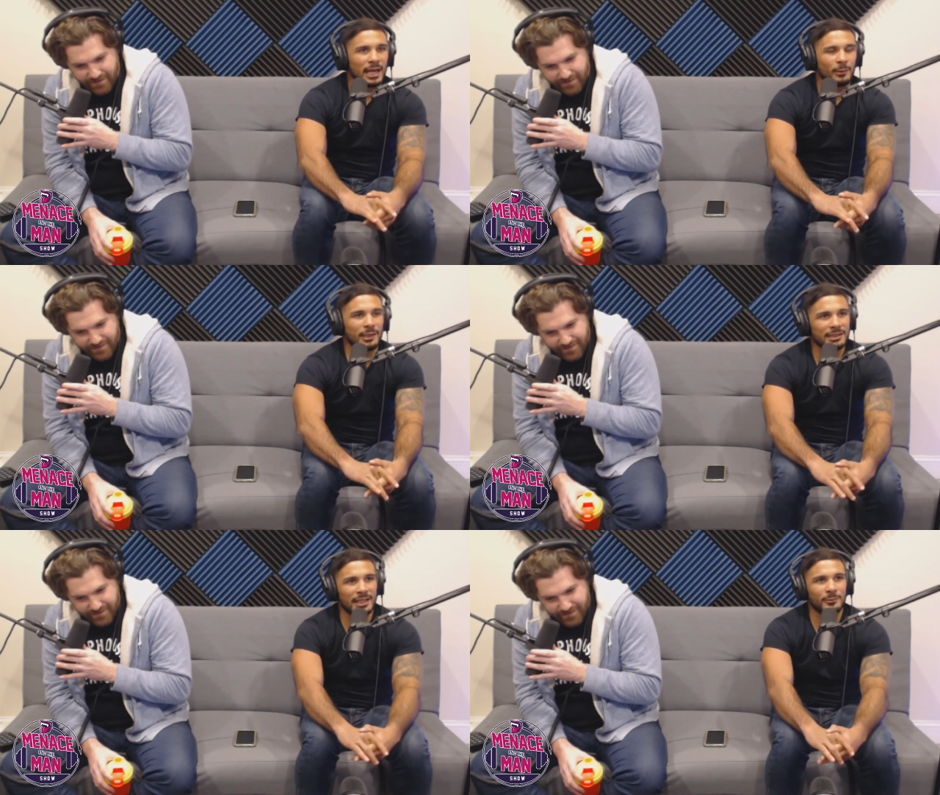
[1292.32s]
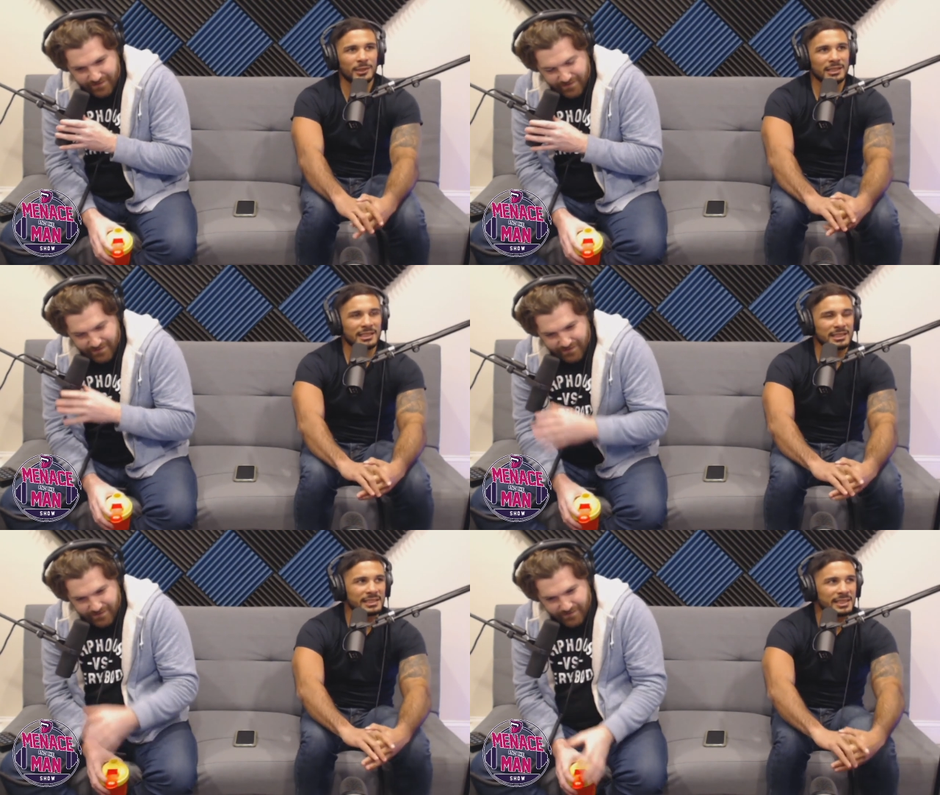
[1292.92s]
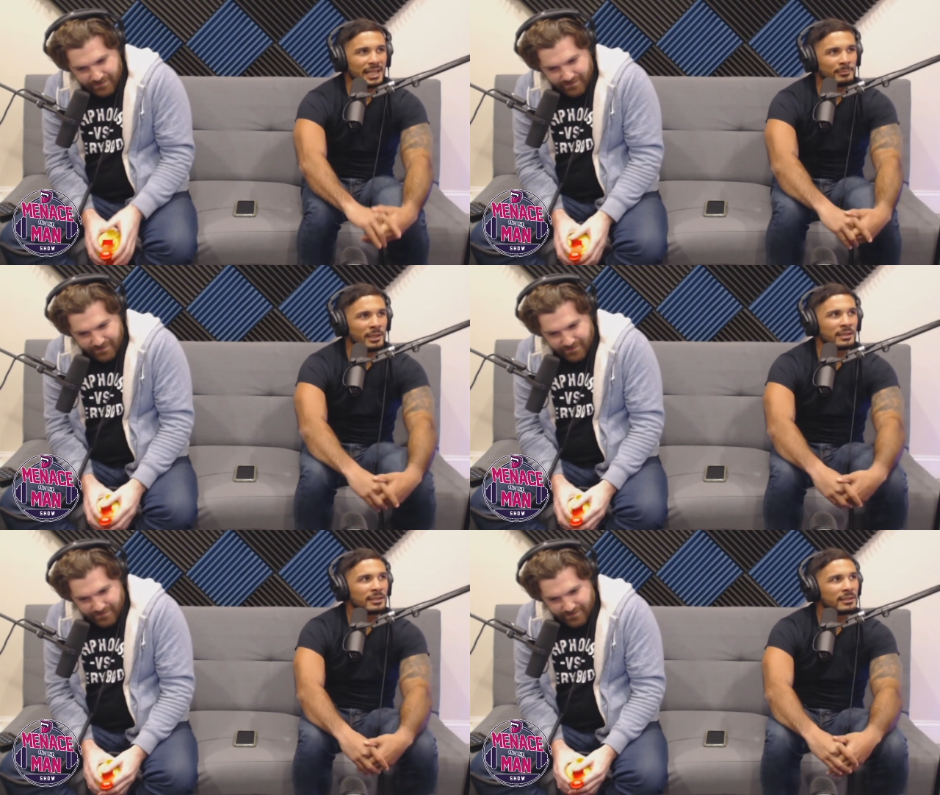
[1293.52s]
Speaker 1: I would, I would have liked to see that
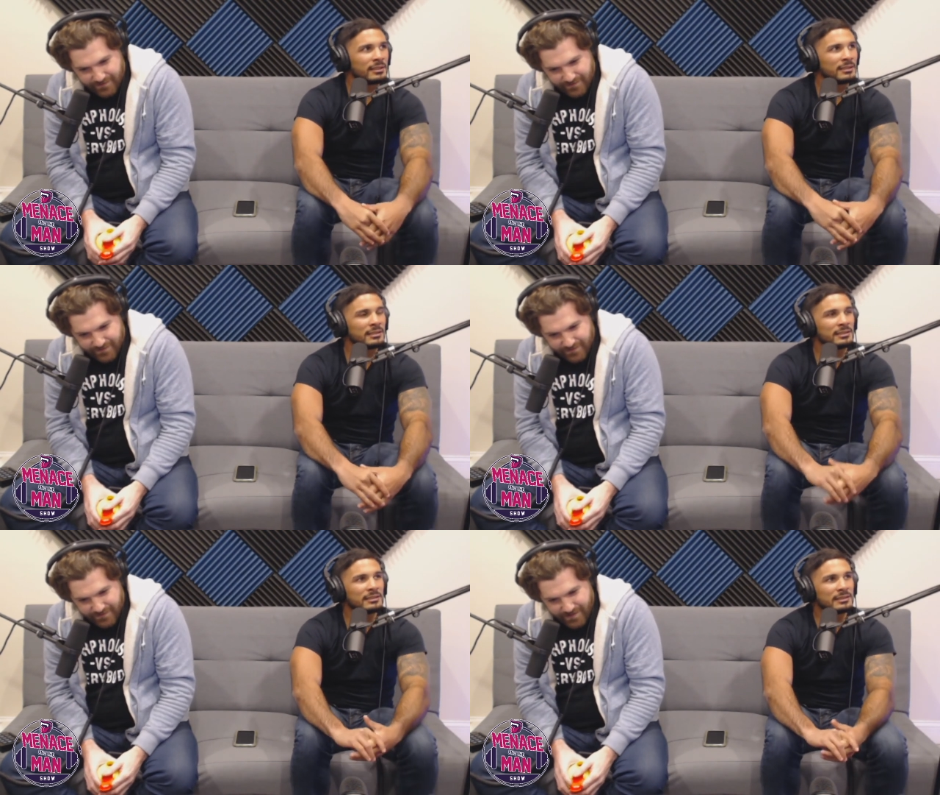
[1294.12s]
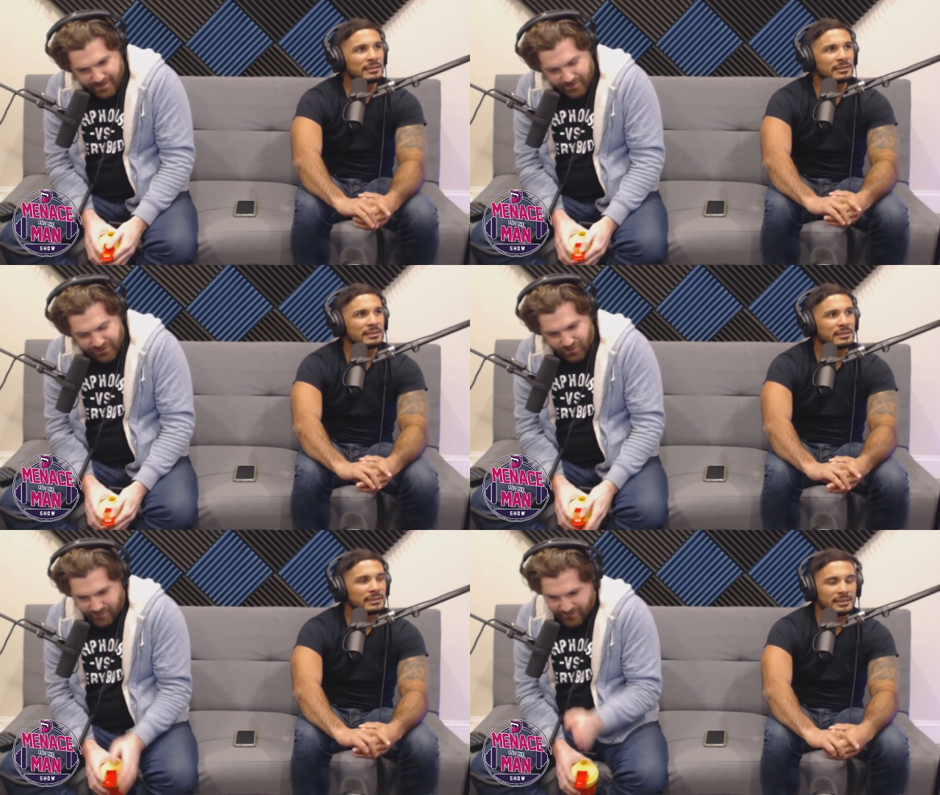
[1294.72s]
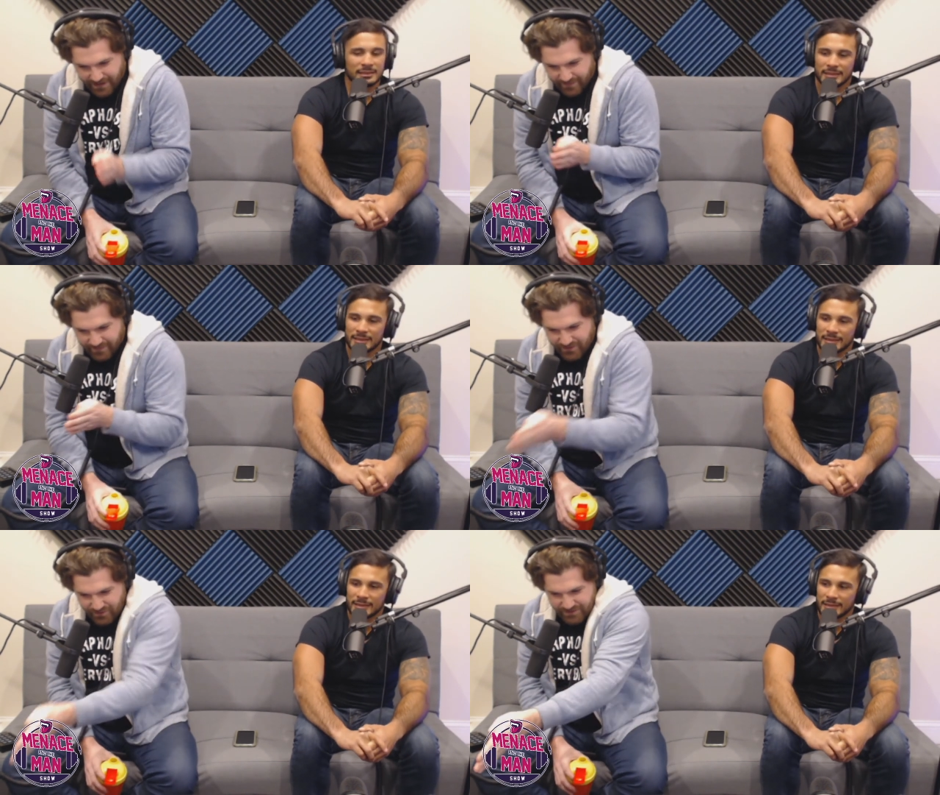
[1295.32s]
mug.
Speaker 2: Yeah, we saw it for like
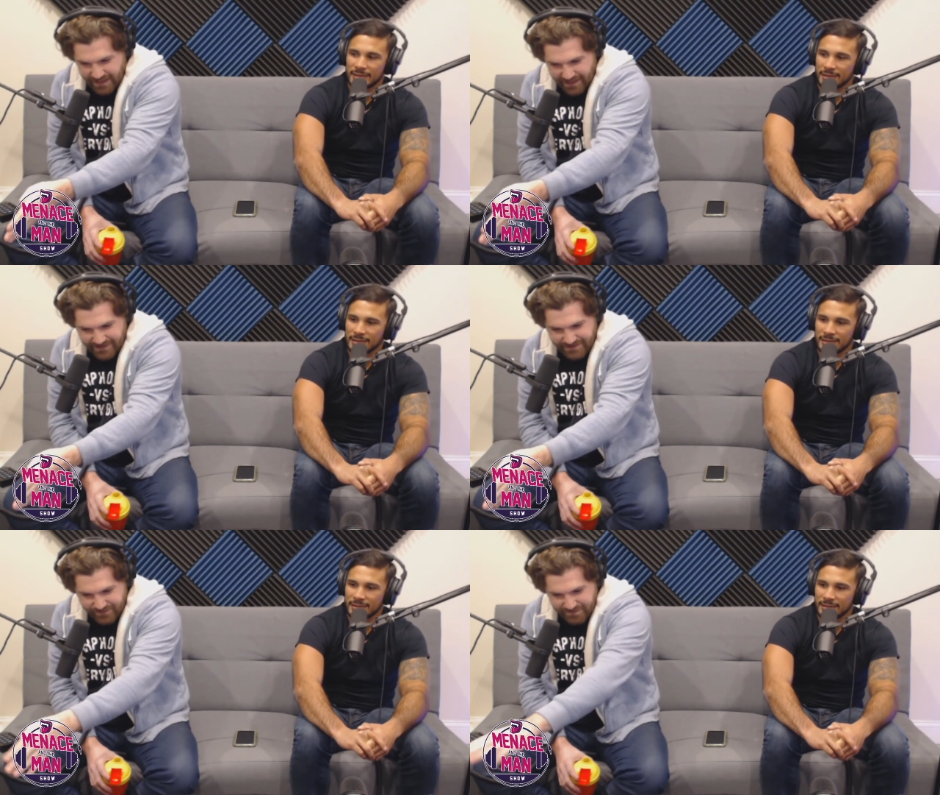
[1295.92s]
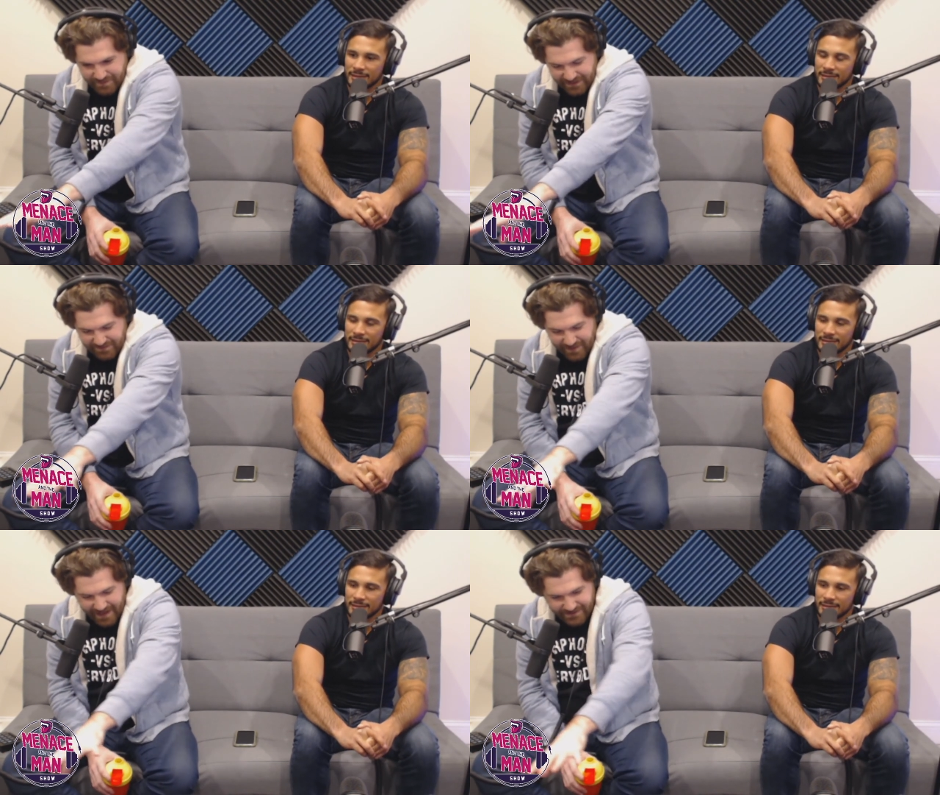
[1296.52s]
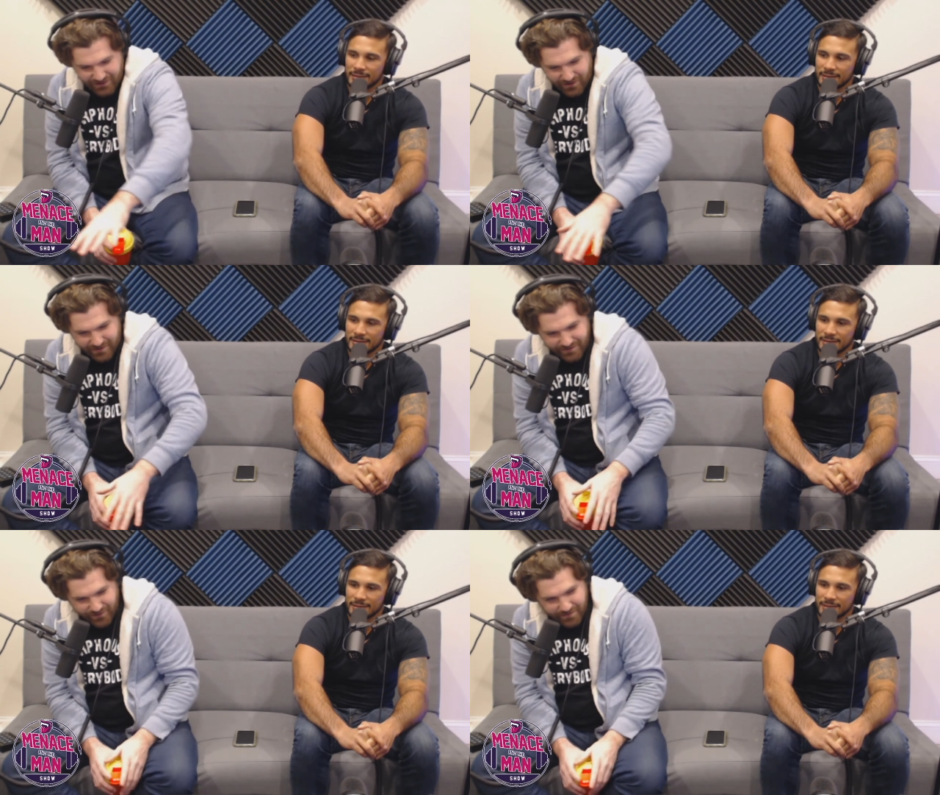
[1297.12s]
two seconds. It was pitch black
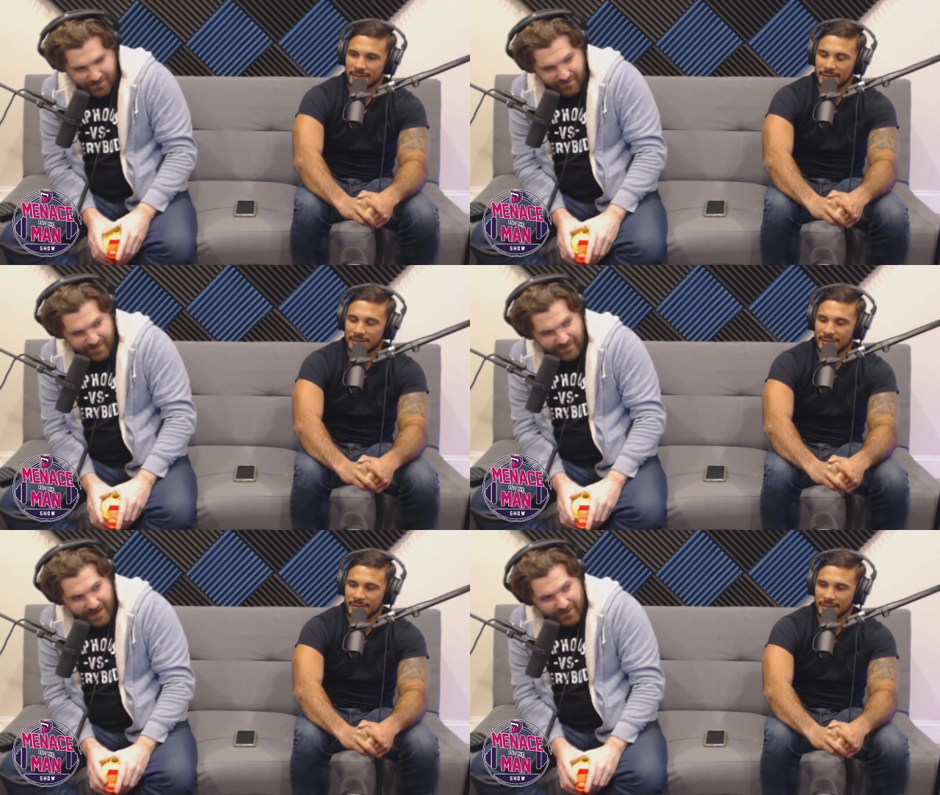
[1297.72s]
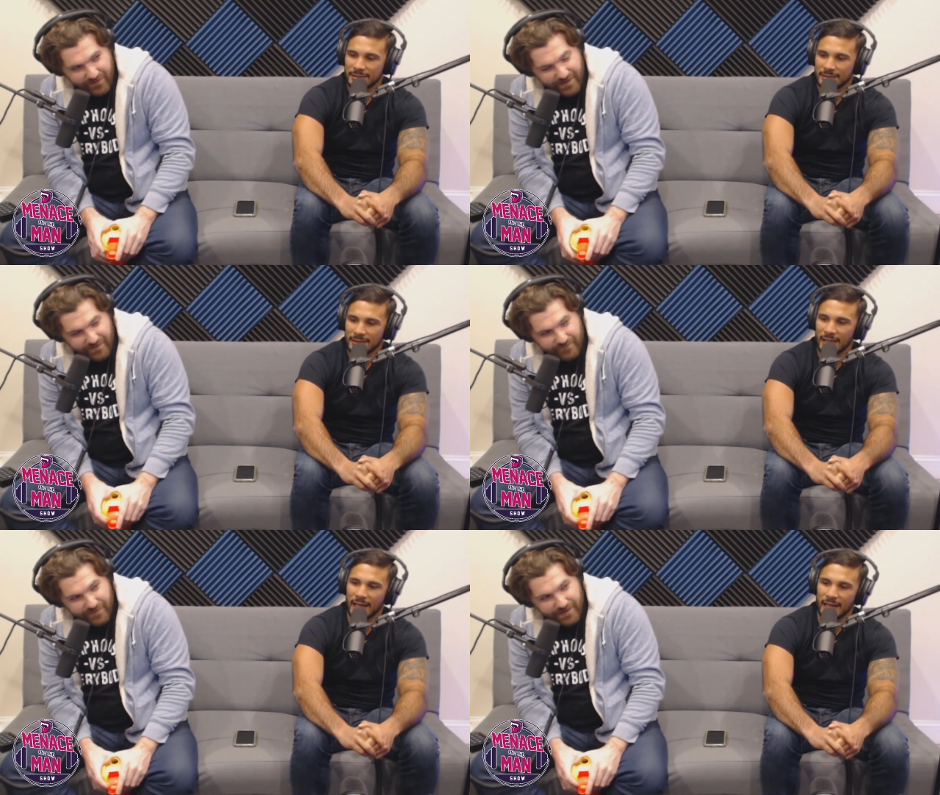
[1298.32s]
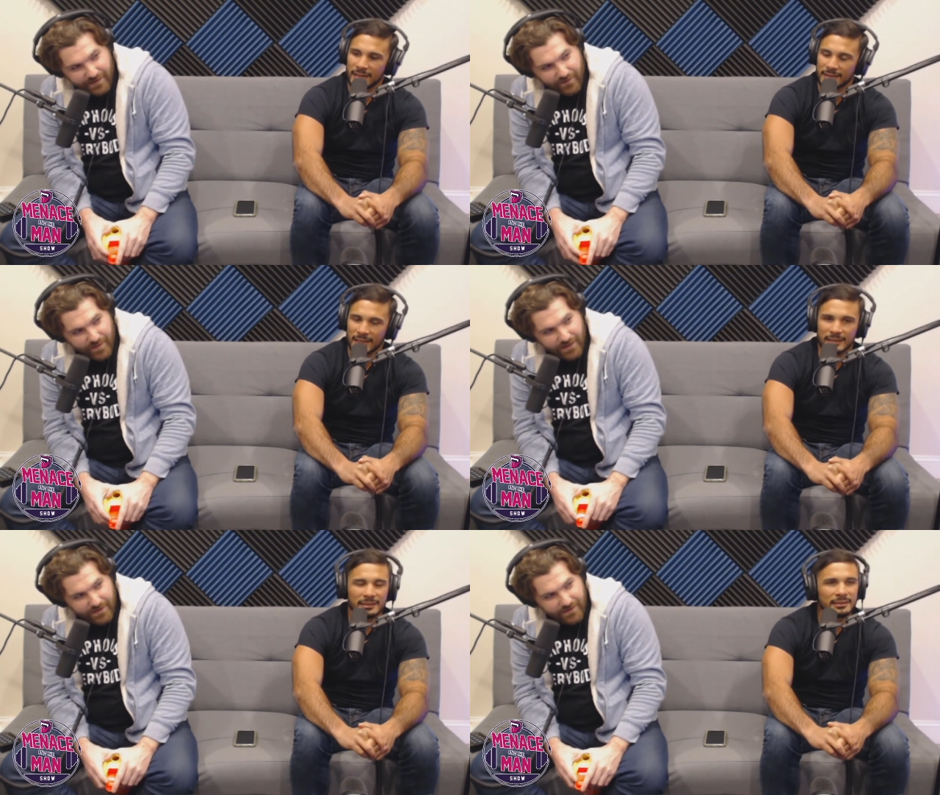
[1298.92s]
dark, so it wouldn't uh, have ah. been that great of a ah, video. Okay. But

◇ ◇ ◇ ◇ ◇ ◇ ◇

## Task item
Line by line, retype the records above exactly, minus the images.

## Task answer
[1292.32s]
[1292.92s]
[1293.52s]
Speaker 1: I would, I would have liked to see that
[1294.12s]
[1294.72s]
[1295.32s]
mug.
Speaker 2: Yeah, we saw it for like
[1295.92s]
[1296.52s]
[1297.12s]
two seconds. It was pitch black
[1297.72s]
[1298.32s]
[1298.92s]
dark, so it wouldn't uh, have ah. been that great of a ah, video. Okay. But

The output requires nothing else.